**Task directions:**
Search the records for the string "frames", then copy each line that has it.

----

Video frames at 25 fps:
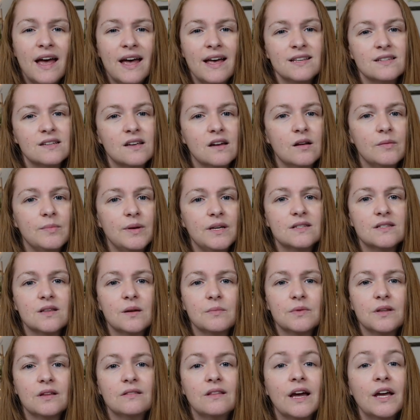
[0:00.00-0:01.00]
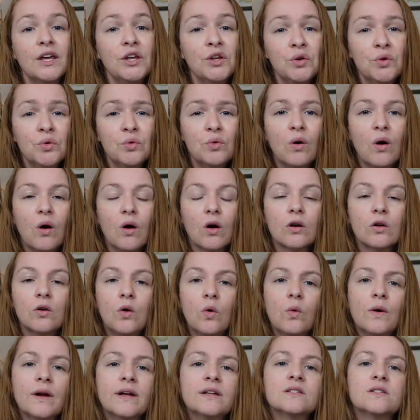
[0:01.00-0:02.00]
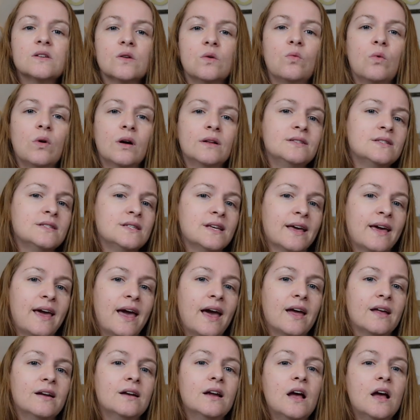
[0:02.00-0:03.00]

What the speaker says: is going to be something that you are going to want to get.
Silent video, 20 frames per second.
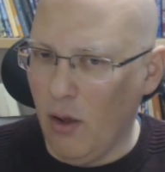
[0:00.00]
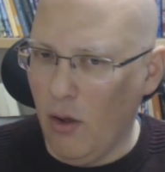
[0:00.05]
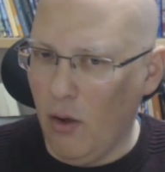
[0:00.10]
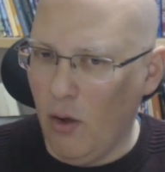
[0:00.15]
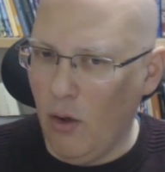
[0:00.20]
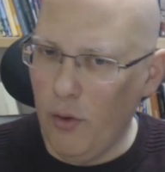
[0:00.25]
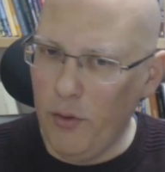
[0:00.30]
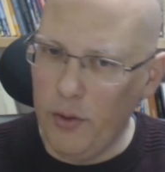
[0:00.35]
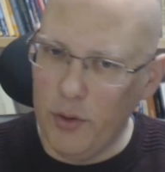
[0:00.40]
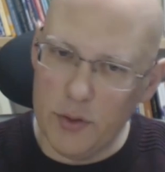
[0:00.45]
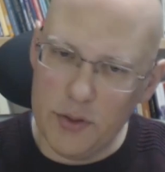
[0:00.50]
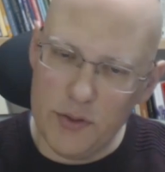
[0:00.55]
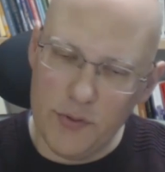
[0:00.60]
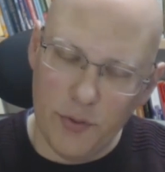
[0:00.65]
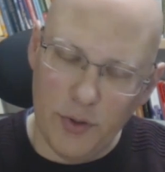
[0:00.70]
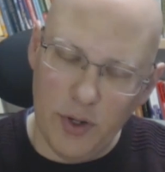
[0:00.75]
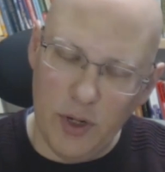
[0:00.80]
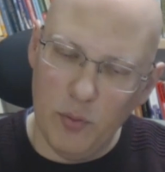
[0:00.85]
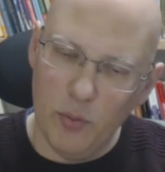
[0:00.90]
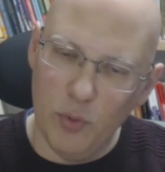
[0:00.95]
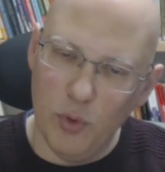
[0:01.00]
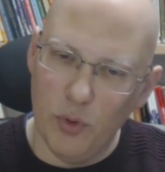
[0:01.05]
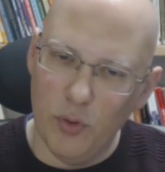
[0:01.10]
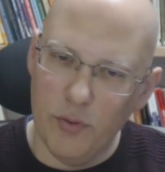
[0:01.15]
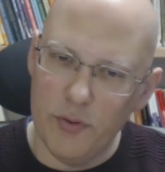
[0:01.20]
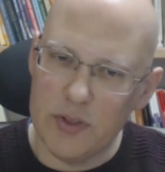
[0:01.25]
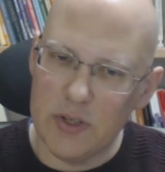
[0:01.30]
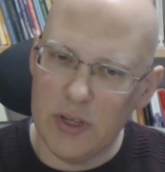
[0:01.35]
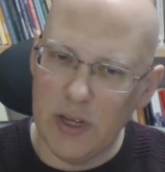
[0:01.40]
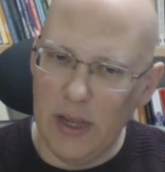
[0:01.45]
All those three
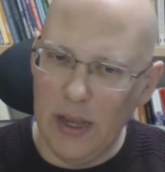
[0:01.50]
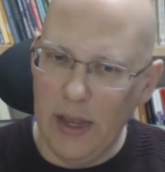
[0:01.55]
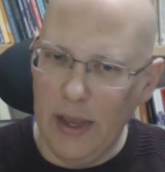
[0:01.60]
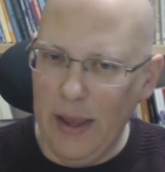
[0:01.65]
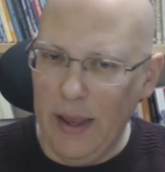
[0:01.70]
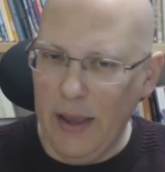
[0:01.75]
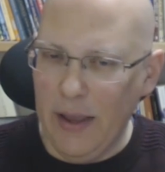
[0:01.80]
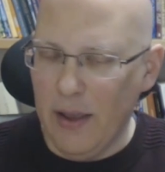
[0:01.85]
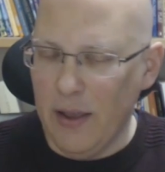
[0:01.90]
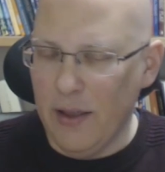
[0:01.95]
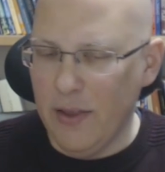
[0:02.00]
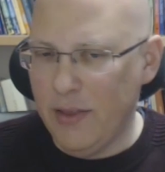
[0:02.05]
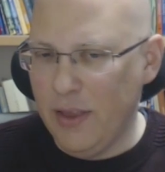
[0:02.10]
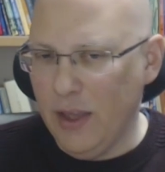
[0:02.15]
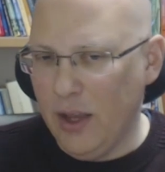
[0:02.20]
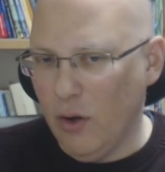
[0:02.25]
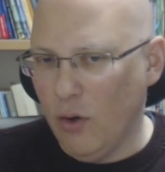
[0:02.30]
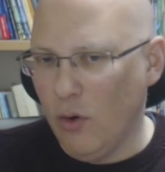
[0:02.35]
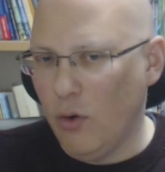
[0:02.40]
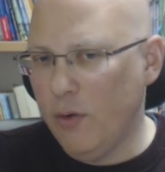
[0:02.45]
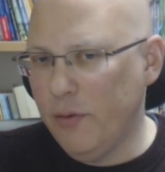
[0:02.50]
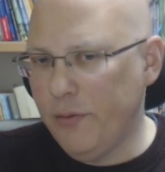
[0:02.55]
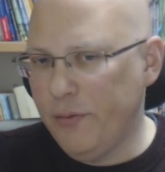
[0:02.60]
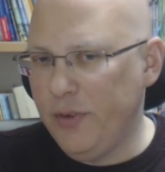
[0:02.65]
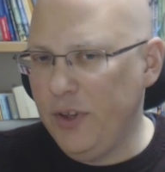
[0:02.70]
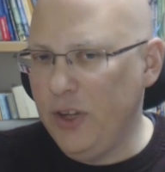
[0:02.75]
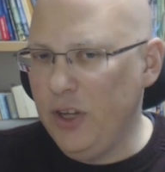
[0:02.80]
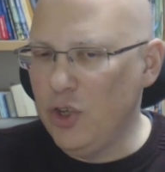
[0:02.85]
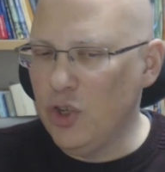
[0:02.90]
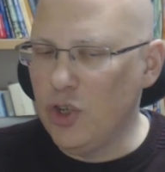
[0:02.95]
moves, they all
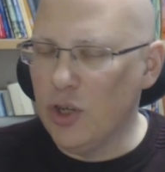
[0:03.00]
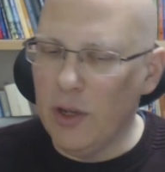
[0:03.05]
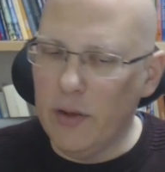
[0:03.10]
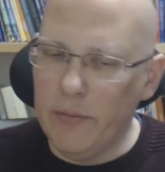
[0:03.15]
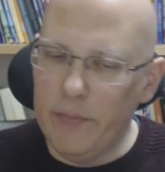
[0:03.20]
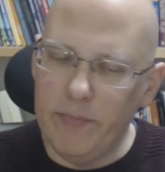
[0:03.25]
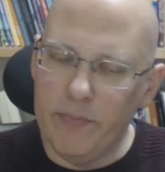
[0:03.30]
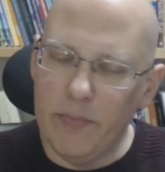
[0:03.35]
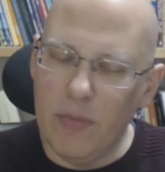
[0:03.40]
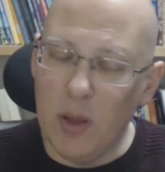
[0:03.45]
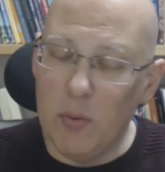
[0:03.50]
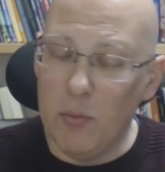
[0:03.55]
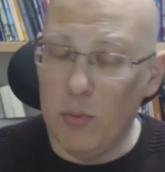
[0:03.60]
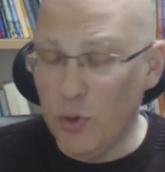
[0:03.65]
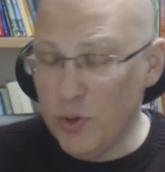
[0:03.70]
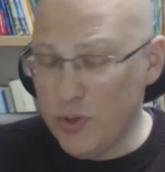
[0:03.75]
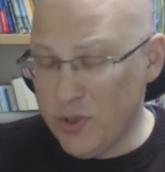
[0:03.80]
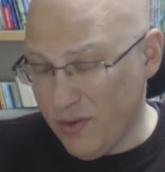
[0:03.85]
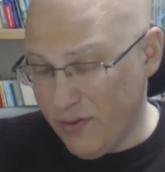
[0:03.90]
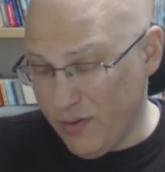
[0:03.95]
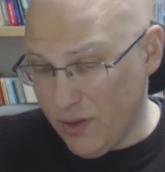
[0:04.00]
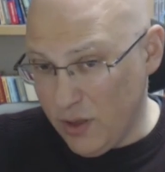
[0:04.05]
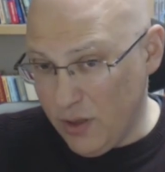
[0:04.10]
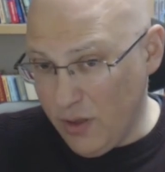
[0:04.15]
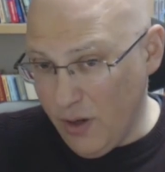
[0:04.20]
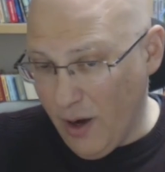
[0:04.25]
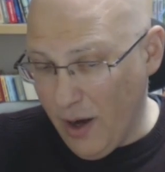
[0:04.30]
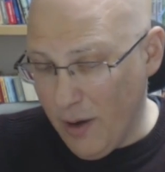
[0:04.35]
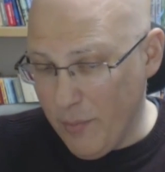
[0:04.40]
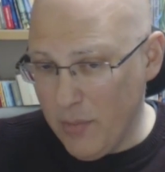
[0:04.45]
feature most of the
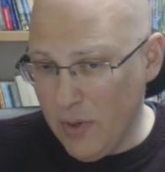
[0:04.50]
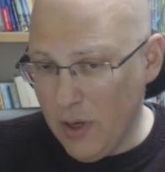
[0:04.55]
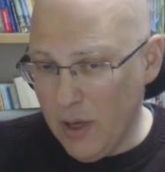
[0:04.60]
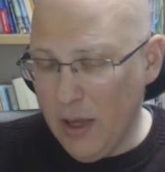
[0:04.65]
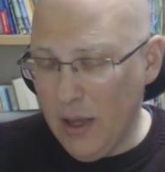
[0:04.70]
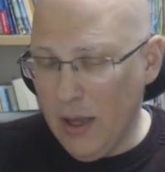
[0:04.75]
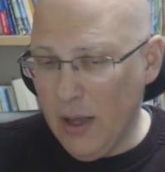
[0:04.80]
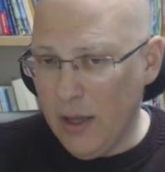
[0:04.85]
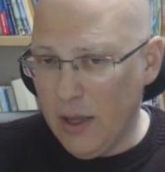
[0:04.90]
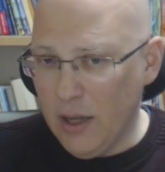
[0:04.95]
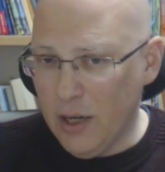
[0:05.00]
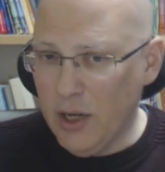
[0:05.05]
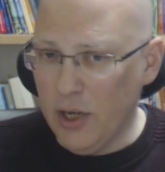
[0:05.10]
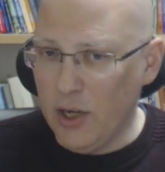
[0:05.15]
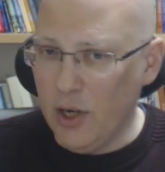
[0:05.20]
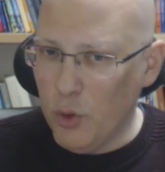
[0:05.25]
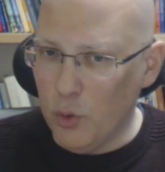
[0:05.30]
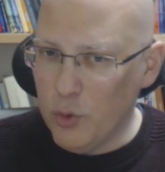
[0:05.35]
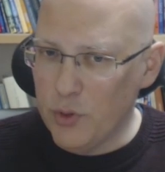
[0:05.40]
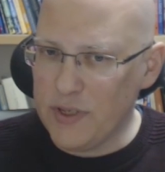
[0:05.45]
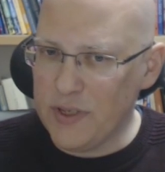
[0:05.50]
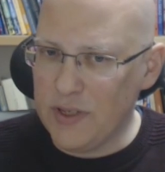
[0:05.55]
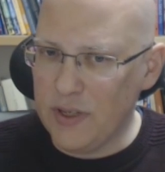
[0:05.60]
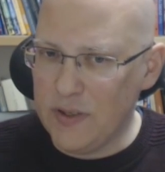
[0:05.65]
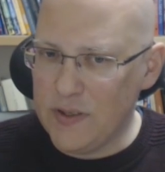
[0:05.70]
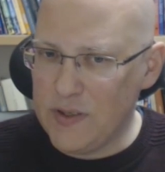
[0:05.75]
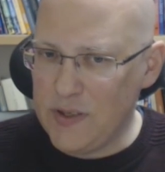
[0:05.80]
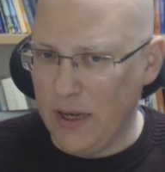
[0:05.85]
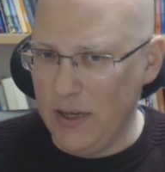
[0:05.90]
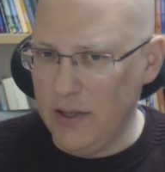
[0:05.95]
time a closed
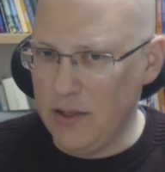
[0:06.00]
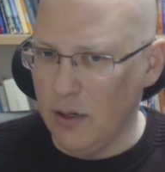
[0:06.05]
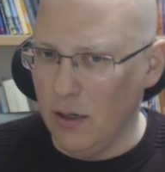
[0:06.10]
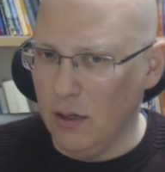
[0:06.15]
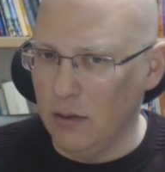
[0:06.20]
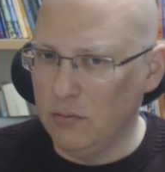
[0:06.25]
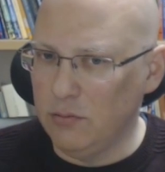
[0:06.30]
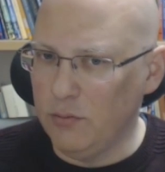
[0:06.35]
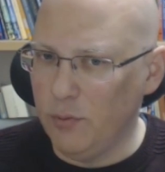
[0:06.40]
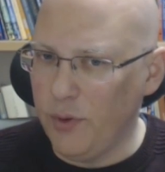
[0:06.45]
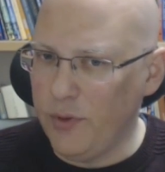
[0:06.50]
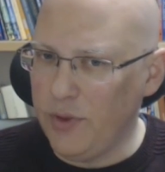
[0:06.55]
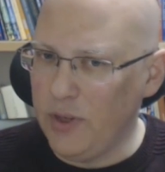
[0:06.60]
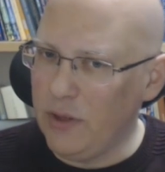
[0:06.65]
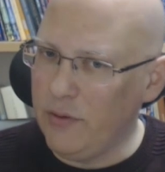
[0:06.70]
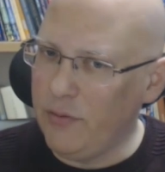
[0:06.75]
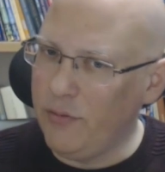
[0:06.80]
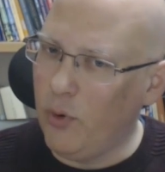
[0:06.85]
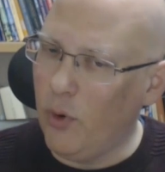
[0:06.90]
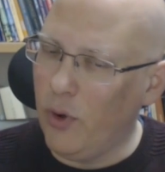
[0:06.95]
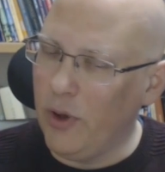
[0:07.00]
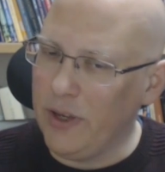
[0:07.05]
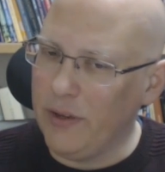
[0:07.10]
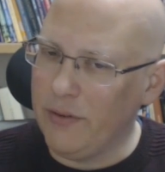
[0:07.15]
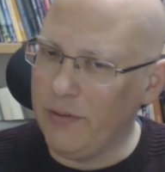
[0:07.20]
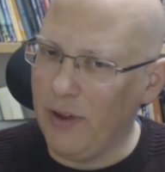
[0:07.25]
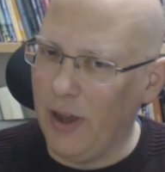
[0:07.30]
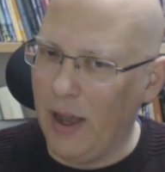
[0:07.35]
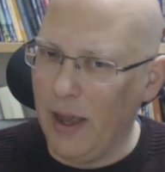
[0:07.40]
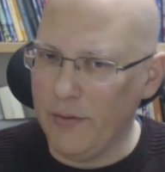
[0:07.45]
center with e4,
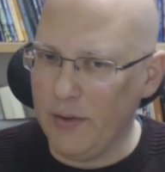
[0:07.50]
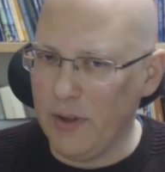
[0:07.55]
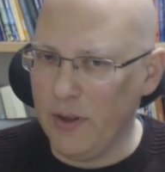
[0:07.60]
e5.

----

**Exercise output:**
Video frames at 25 fps:
Silent video, 20 frames per second.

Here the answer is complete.